Теперь появляется на сцене теща, по имени Минни. Минни — блондинка лет семидесяти со скрипучим голосом; в результате повторных косметических операций у нее за ушами четыре шрама. Минни можно встретить в дорогих отелях любого города в мире. Она любит склонять слово «модный» на все лады. О самоубийстве мужа, совершенном им в 1942 году, она говорит так: «В те годы было модно прыгать из окон». Когда единственного ее сына исключили из школы второй ступени за непристойное поведение и он отправился в Париж, где поселился с каким-то человеком средних лет, Минни сказала: «Это омерзительно, я знаю, но говорят, это сейчас ужасно модно». О своих нелепых нарядах она говорит: «Ужас, какие неудобные, но зато модные безумно». Минни ленива и зла, и ее единственная дочь Кора ненавидит ее всей душой. Характер Коры прямо противоположен материнскому. Это любящая, серьезная, трезвая и добросердечная женщина. Мне кажется, что Кора из своеобразного инстинкта самосохранения и главным образом для поддержания собственного оптимизма была вынуждена создать мифологический образ своей матери, совершенно непохожий на Минни, — некую мудрую, доброжелательную даму, склонившуюся над пяльцами. Кто не знаком с коварной убедительностью вымысла?
Следующий день после того, как я получил расчет у Пенамбры, я бесцельно слонялся по дому. Я обнаружил, к собственному удивлению, что теперь, когда двери «Динафлекса» для меня закрылись, мне просто некуда деваться! Клуб, к которому я принадлежу, — всего лишь придаток колледжа, позавтракать там можно (в порядке самообслуживания), но прибежищем его не назовешь никак.
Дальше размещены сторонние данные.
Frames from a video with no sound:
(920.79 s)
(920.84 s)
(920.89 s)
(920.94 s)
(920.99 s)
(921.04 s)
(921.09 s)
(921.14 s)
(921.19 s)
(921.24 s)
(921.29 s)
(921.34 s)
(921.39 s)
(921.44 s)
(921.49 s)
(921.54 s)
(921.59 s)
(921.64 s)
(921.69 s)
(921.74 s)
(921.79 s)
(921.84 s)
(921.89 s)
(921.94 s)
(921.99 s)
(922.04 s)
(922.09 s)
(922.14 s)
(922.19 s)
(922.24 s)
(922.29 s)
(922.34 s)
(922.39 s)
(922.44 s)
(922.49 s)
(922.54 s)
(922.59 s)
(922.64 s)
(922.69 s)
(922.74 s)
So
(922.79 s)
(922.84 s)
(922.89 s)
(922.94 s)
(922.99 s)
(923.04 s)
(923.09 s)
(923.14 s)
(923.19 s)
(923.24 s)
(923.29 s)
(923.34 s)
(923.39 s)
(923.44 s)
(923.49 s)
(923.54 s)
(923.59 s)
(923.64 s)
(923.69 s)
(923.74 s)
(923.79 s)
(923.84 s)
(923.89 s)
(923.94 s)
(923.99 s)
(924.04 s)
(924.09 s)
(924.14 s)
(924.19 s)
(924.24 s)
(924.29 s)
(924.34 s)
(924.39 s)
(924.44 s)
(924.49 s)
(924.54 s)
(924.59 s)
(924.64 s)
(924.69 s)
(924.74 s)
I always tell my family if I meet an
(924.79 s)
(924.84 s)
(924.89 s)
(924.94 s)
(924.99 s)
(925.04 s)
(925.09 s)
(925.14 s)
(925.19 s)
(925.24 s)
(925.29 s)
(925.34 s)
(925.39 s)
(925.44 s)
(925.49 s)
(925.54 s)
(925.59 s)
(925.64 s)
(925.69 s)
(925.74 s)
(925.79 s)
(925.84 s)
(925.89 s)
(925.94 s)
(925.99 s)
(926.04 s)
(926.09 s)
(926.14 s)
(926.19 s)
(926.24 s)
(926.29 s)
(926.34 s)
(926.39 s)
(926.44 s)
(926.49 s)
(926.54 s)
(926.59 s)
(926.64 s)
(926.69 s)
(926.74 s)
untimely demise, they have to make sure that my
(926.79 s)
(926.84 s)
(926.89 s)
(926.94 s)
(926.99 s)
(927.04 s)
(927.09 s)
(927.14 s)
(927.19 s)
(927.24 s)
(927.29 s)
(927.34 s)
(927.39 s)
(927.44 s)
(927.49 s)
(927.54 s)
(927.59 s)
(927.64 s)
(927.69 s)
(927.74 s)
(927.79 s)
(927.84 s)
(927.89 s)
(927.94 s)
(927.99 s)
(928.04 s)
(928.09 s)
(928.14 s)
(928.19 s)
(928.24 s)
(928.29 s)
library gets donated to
Я давно уже мечтал приняться за серьезное чтение, и вот наконец я, казалось бы, получил такую возможность. Я взял томик Чосера и пошел с ним в сад. Но, прочитав с полстраницы, убедился, что это — не чтение для бизнесмена. Остаток утра я окапывал мотыгой салат, чем навлек на себя неудовольствие садовника. Ленч с Корой был почему-то напряженным. После ленча Кора легла вздремнуть. Этим же, как я обнаружил, когда прошел на кухню, чтобы налить себе воды, занималась и служанка: положив голову на стол, она крепко спала. Тишина, царящая в этот час в доме, производила на меня странное, гнетущее впечатление. Впрочем, к моим услугам было сколько угодно развлечений и зрелищ. Я позвонил в Нью-Йорк и заказал билеты в театр. Кора не слишком-то жалует театр, однако согласилась со мной пойти. После театра мы решили зайти поужинать в ресторан «Сент-Риджис». Оркестр исполнял последний номер отделения — гремели трубы, развевались флаги, барабанщик, оскалив зубы, шпарил как сумасшедший по всем поверхностям, куда хватало рук, а в самом центре танцплощадки Минни размахивала бедрами, топала ногами и жестикулировала большими пальцами обеих рук. С ней был какой-то тщедушный тип, по-видимому профессиональный партнер, который поминутно озирался через плечо, словно надеясь, что тренер ему вот-вот бросит губку. Минни на этот раз оделась наряднее обычного, лицо ее тоже было обрюзглее обычного, и в публике над нею открыто смеялись. Как я уже говорил, Кора создала у себя в воображении свой образ матери — женщины, исполненной глубокого чувства собственного достоинства, и поэтому неожиданные встречи такого рода бывают особенно жестоки. Мы повернулись и ушли. Всю долгую дорогу домой Кора молчала.